Congressman Ed Royce, the 66 year-old chairman of the US House Foreign Affairs Committee, yesterday announced that he would not seek a 14th two-year term at the 2018 midterm elections.
There is widespread speculation that Royce retired rather than facing a potentially challenging re-election campaign in California’s 39th Congressional district, which includes parts of Los Angeles and Orange County. Democrats were eyeing Royce’s seat as a pickup opportunity in this November’s midterm elections, especially as Hillary Clinton defeated Donald Trump by almost 9 points in the district in 2016. But many of the other fundamentals were in Royce’s favour: he beat his Democratic opponent by 15 points in 2016, had the advantage of incumbency, and $3.5 million on hand in his campaign account last September. Just half an hour before Royce issued his statement of resignation, the White House officially nominated his wife Marie Royce to be assistant secretary of state for educational and cultural affairs, a post that would require her to be based in Washington if the Senate approves her candidacy.

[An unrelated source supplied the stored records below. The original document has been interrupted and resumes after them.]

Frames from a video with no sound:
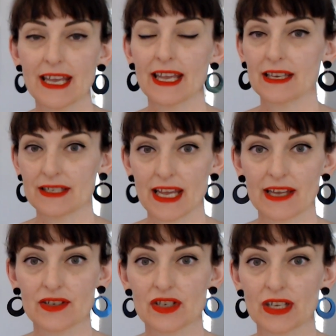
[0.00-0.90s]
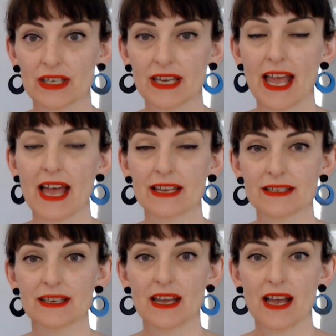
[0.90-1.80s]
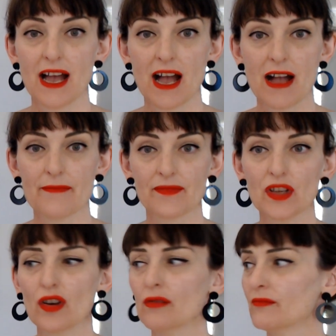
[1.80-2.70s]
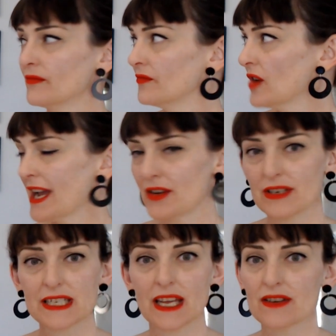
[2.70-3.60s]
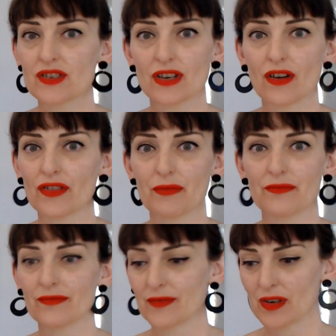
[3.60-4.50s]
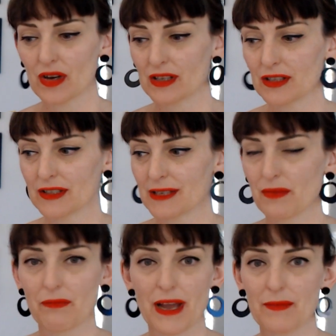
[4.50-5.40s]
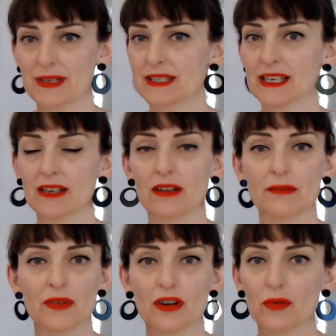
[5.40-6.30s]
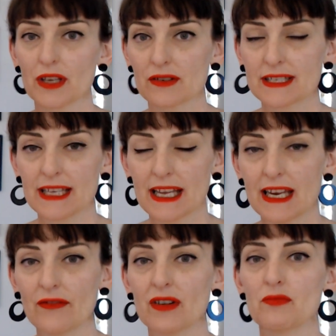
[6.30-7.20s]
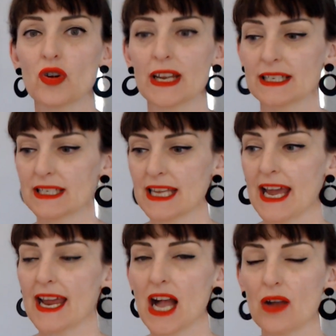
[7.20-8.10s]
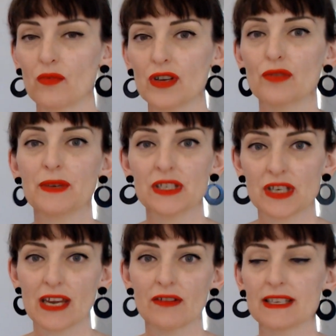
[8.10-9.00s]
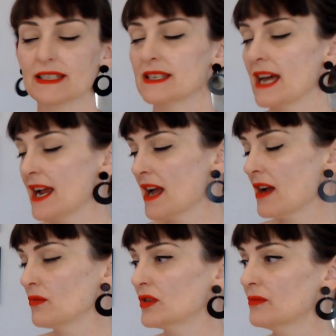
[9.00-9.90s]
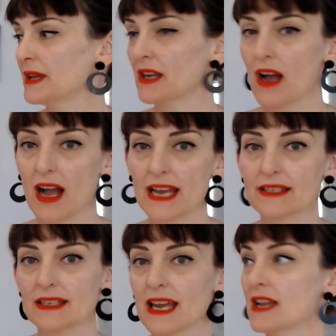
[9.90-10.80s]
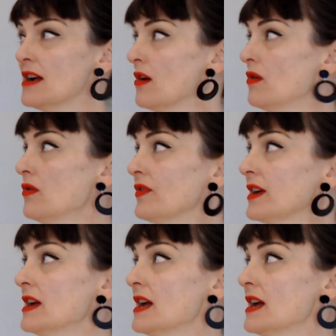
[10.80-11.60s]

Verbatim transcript: intention, and write your intention on a little slip of paper and stick it on the mirror where you'll see it every morning. Today I will be generous. Today I will be kind. Today, all the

Regardless of the reasons for Royce’s departure, it is perhaps the most important of a spate of more than 30 House Republicans who have announced they are retiring, running for another office or resigning prior to the midterms. Although many outgoing Republicans represent safe districts, there is little doubt that the national political climate is a significant factor: Donald Trump’s historically low approval ratings, potential primary challenges from Republican opponents, and the likely swing away from the president’s party – and therefore towards Democrats – would have loomed large for Royce and many of his colleagues. These Republican departures favour Democrats, because it is much easier to win an ‘open’ seat than run against an incumbent.

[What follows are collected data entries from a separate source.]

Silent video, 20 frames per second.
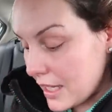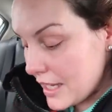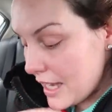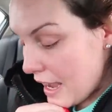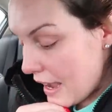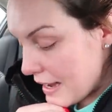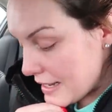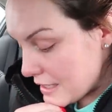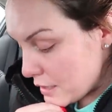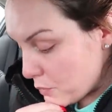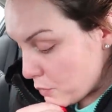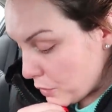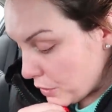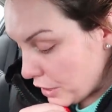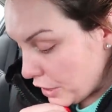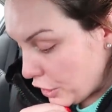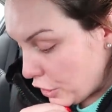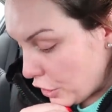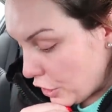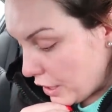yeah, I did
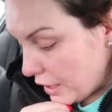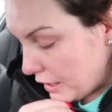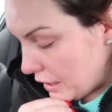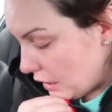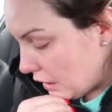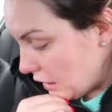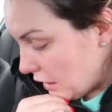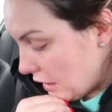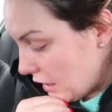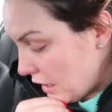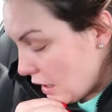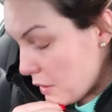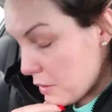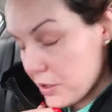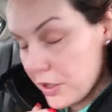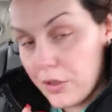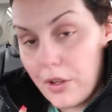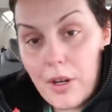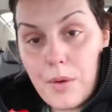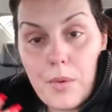really good. It
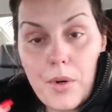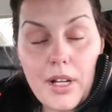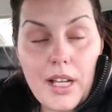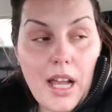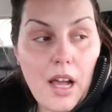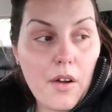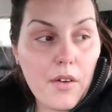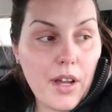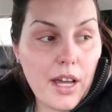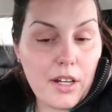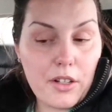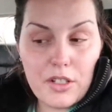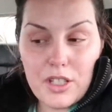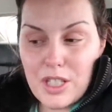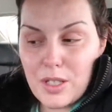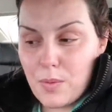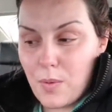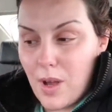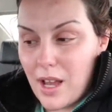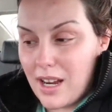was a great workout, got a
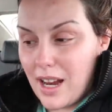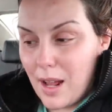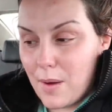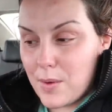good sweat.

Royce has used his chairmanship over the past five years to advance hawkish foreign policy views, especially towards North Korea, but also Iran and Russia, and will retain the gavel throughout 2018. Without the pressure of a re-election campaign, he will likely have more time to dedicate to the foreign policy portfolio and promised to do just that in his statement. North Korea will loom large for Royce this year, due to its escalating nuclear and missile capabilities, as well as the fact that Royce has had a longstanding interest in DPRK issues that owes in part to the sizeable Korean-American population in his district. Another key issue is the Iran nuclear deal; Royce has urged President Trump to ‘enforce the hell’ out of the deal rather than abandoning it, despite his own hawkish views on Iran and consistent support for Israel alongside Eliot Engel, the ranking Democrat on the committee.
With both Royce and his Senate counterpart Bob Corker set to retire at the midterms, the nature of both the House and Senate foreign affairs committees’ interventions in US foreign policy through 2018 could change. Unburdened by electoral imperatives, Royce and Corker will be freer to advance their relatively traditional Republican policy positions both individually and through their committees.
Finally, it will be important for the Australian Embassy in Washington and senior Australian politicians to build links with senior Republicans and Democrats who could assume the chairmanship in 2019, pending the outcome of the midterm elections. Democratic Representative Engel and Senator Ben Cardin are set to take these positions should their party regain the relevant chamber, on the Republican side the respective front-runners are Homeland Security Chairman Michael McCaul and Senator Jim Risch, the second-ranking senator on the Foreign Relations committee.
Personnel matters, and few positions on Capitol Hill are more important to Australia than the chairs of the House and Senate foreign affairs committees.